Stored data entries:

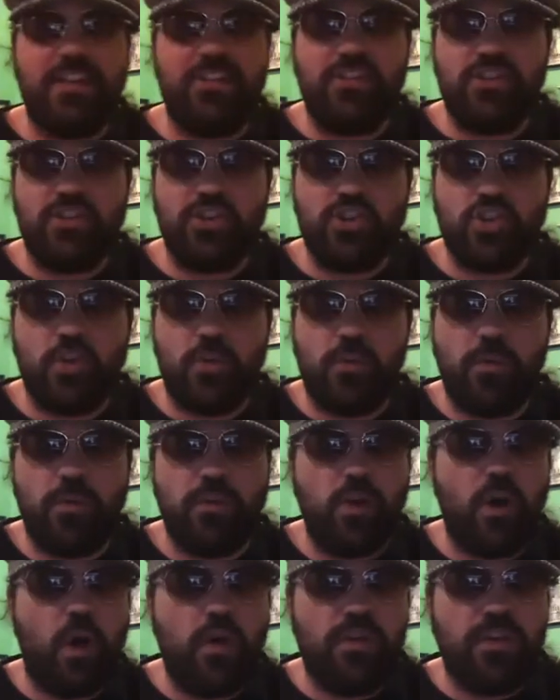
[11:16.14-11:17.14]
Sesshomaru with
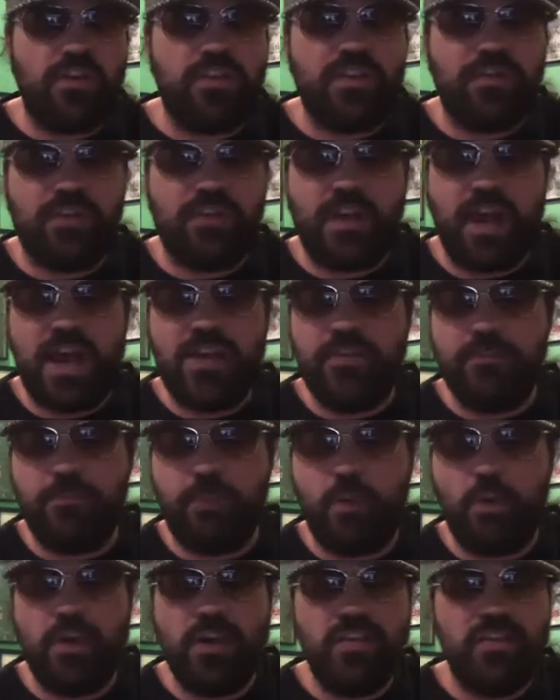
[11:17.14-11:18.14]
all these different kinds of
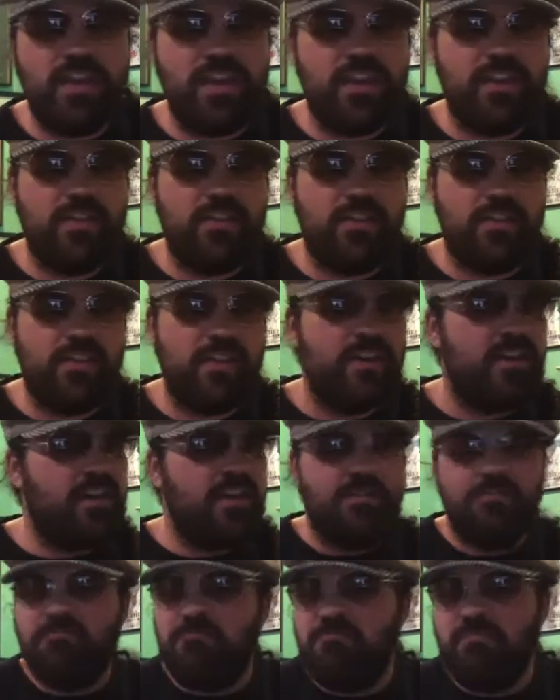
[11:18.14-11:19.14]
poisons,
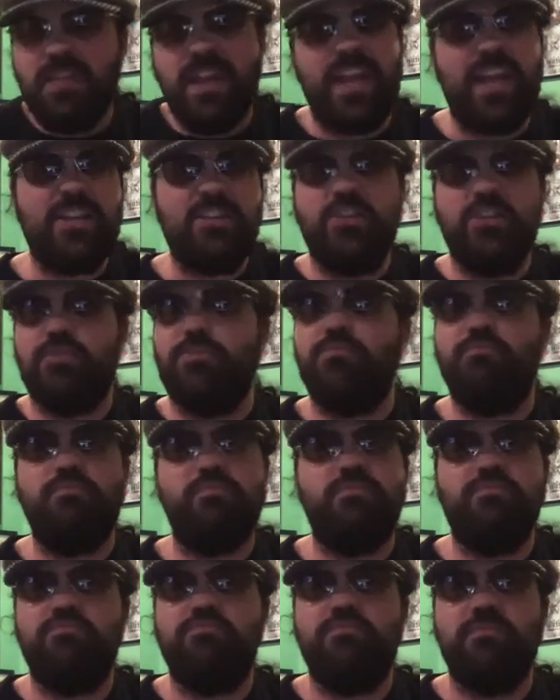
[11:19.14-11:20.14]
and just.
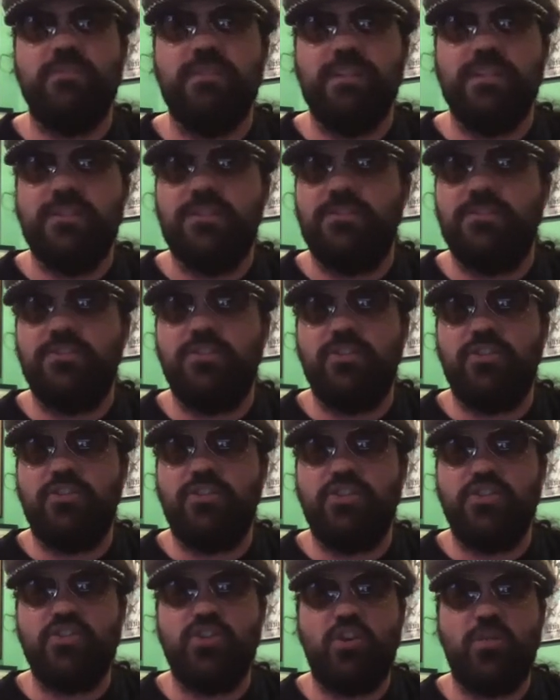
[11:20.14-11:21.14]
So
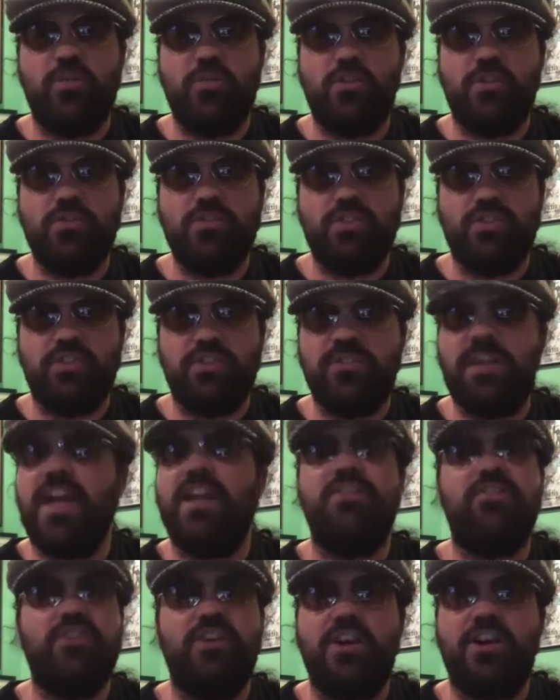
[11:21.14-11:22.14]
Sesshomaru just
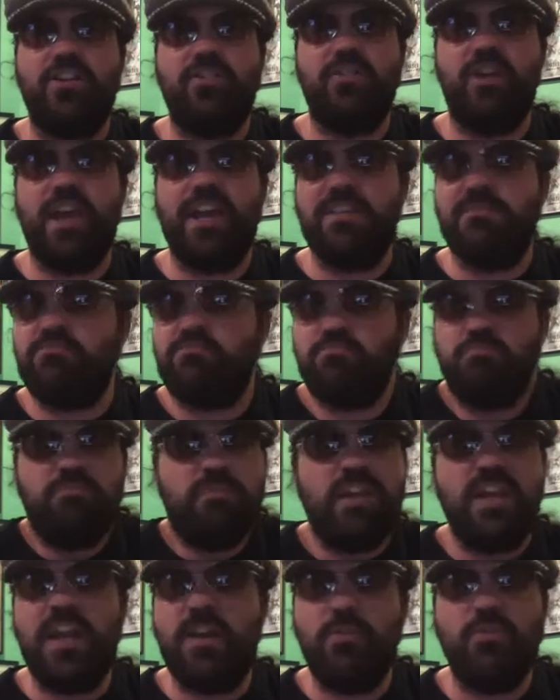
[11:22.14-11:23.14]
stands there like
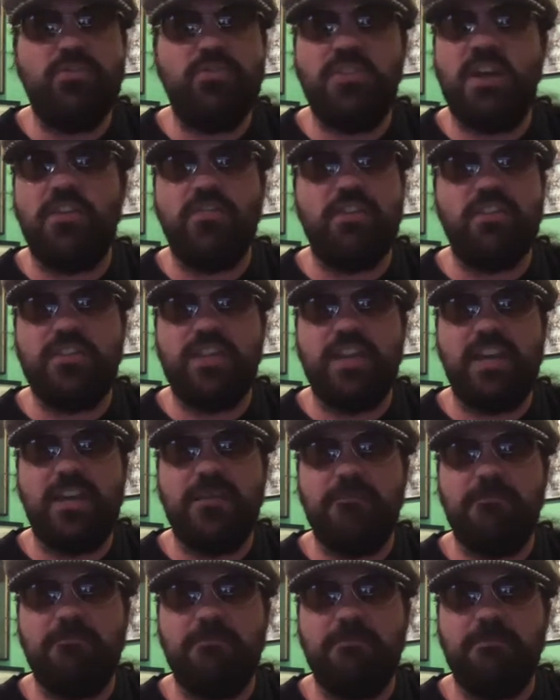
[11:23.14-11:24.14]
it was nothing to
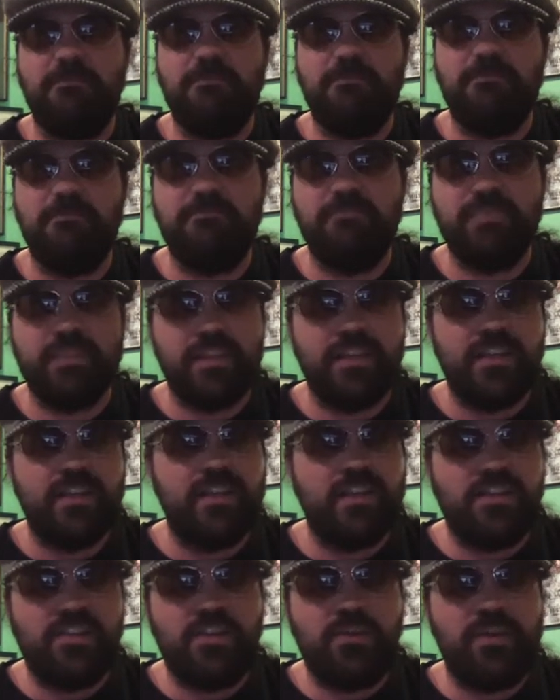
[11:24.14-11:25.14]
him.
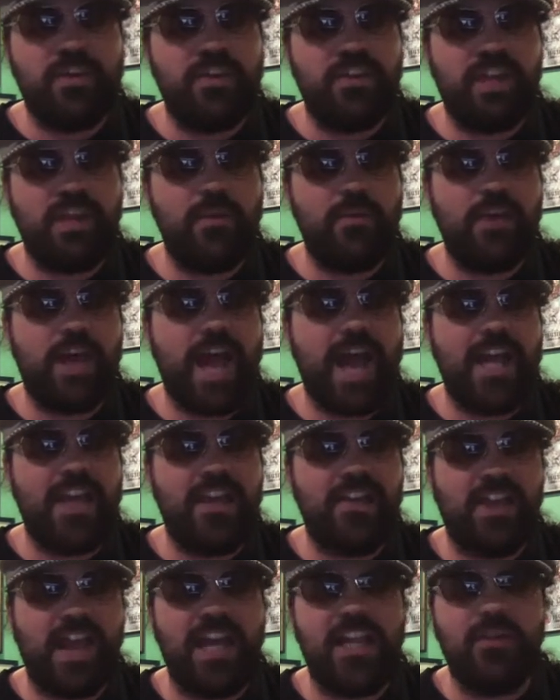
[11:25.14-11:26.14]
So he's able to hide.
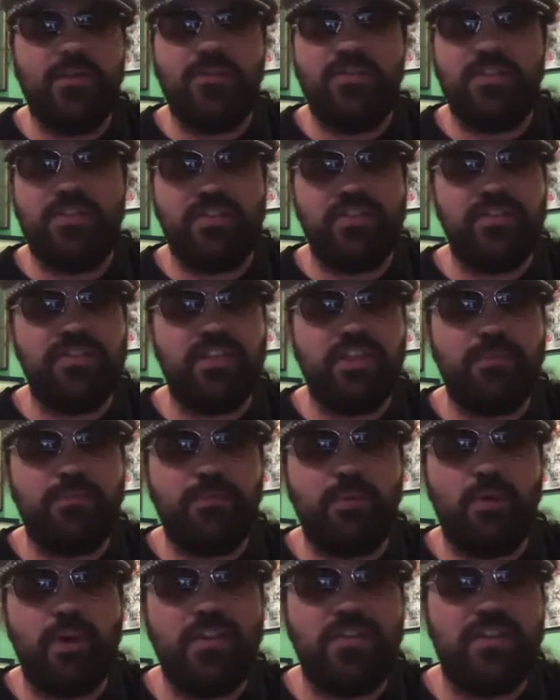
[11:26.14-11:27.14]
He's highly resistant to these
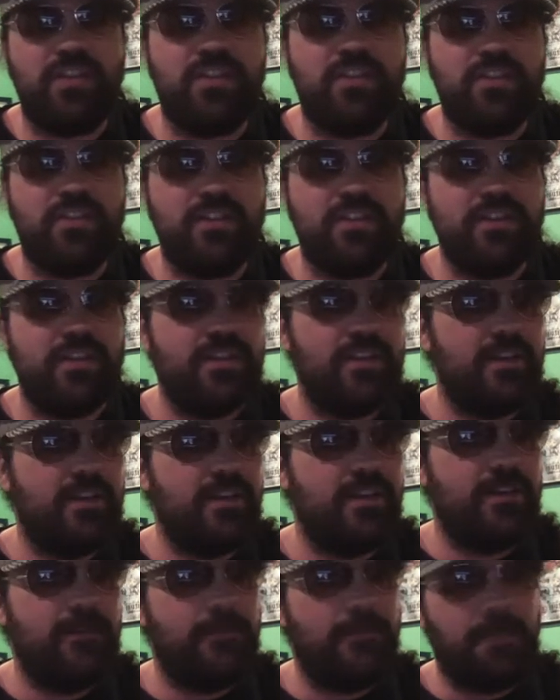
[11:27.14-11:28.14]
poisons,
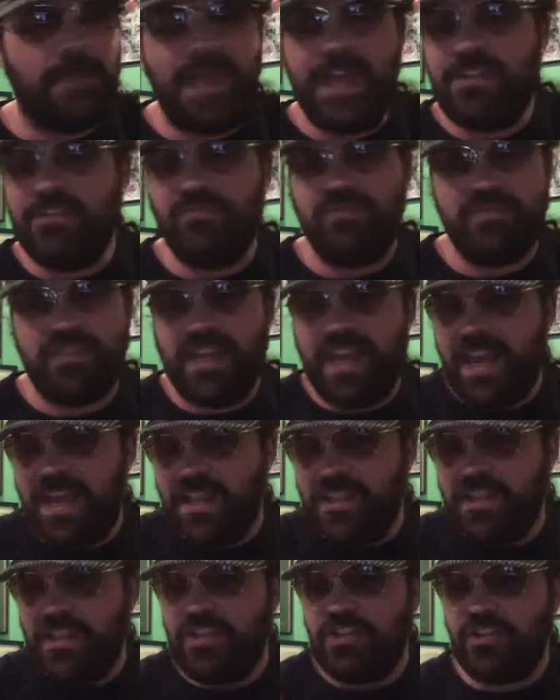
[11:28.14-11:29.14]
and
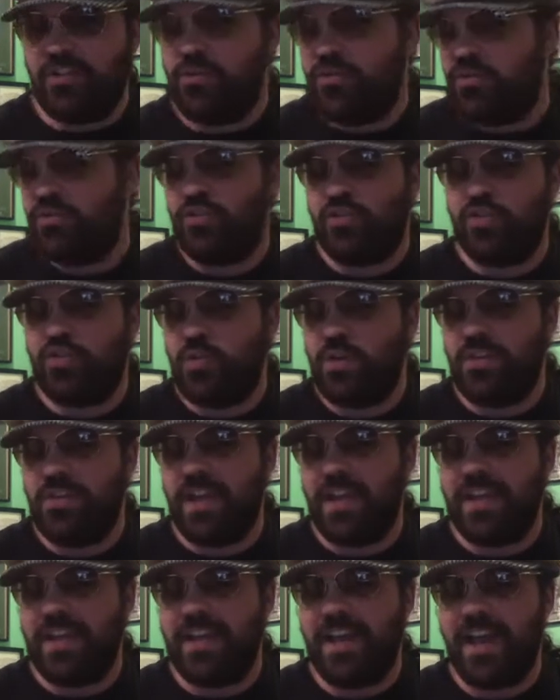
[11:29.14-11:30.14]
he just goes and destroys
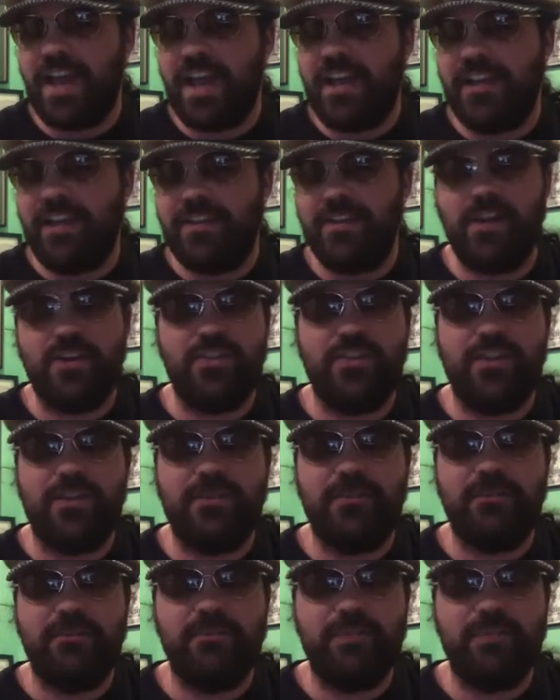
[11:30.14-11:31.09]
that guy like nothing.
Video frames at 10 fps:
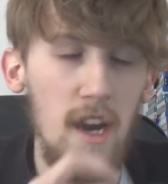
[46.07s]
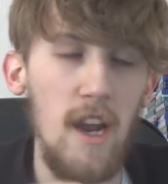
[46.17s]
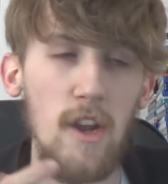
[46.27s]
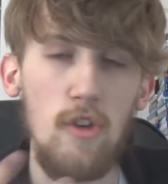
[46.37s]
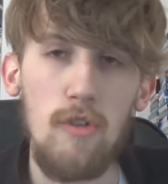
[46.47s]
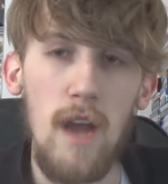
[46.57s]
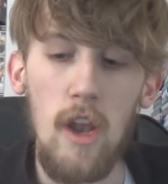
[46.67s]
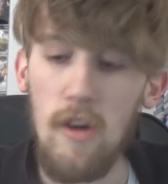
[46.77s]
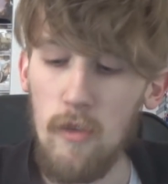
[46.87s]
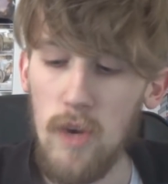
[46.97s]
And I do
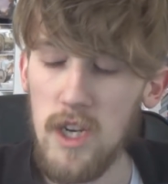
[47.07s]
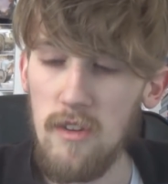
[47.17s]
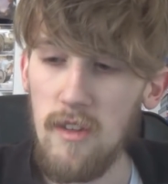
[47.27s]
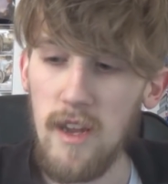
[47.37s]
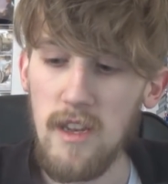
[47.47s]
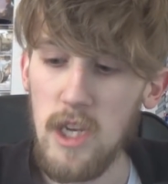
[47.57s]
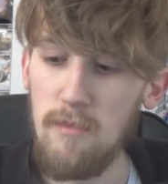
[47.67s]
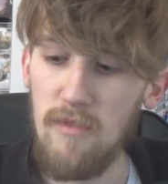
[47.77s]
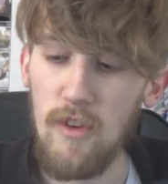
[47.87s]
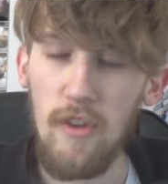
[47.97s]
get a lot of questions like, did
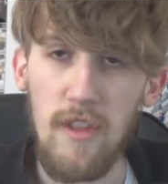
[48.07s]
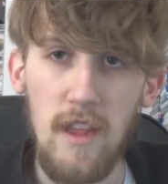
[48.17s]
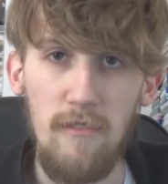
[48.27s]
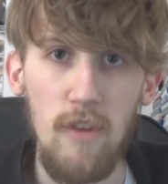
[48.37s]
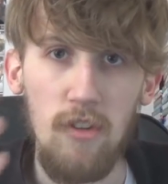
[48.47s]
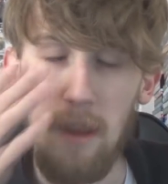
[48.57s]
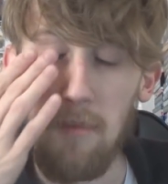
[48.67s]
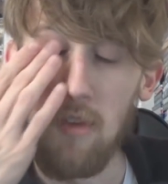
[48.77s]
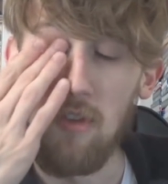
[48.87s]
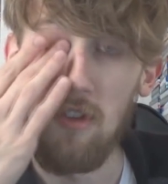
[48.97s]
you prefer the first episode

What is expected — Give the records again exactly, without pictures.

Task solution —
[11:16.14-11:17.14]
Sesshomaru with
[11:17.14-11:18.14]
all these different kinds of
[11:18.14-11:19.14]
poisons,
[11:19.14-11:20.14]
and just.
[11:20.14-11:21.14]
So
[11:21.14-11:22.14]
Sesshomaru just
[11:22.14-11:23.14]
stands there like
[11:23.14-11:24.14]
it was nothing to
[11:24.14-11:25.14]
him.
[11:25.14-11:26.14]
So he's able to hide.
[11:26.14-11:27.14]
He's highly resistant to these
[11:27.14-11:28.14]
poisons,
[11:28.14-11:29.14]
and
[11:29.14-11:30.14]
he just goes and destroys
[11:30.14-11:31.09]
that guy like nothing.
Video frames at 10 fps:
[46.07s]
[46.17s]
[46.27s]
[46.37s]
[46.47s]
[46.57s]
[46.67s]
[46.77s]
[46.87s]
[46.97s]
And I do
[47.07s]
[47.17s]
[47.27s]
[47.37s]
[47.47s]
[47.57s]
[47.67s]
[47.77s]
[47.87s]
[47.97s]
get a lot of questions like, did
[48.07s]
[48.17s]
[48.27s]
[48.37s]
[48.47s]
[48.57s]
[48.67s]
[48.77s]
[48.87s]
[48.97s]
you prefer the first episode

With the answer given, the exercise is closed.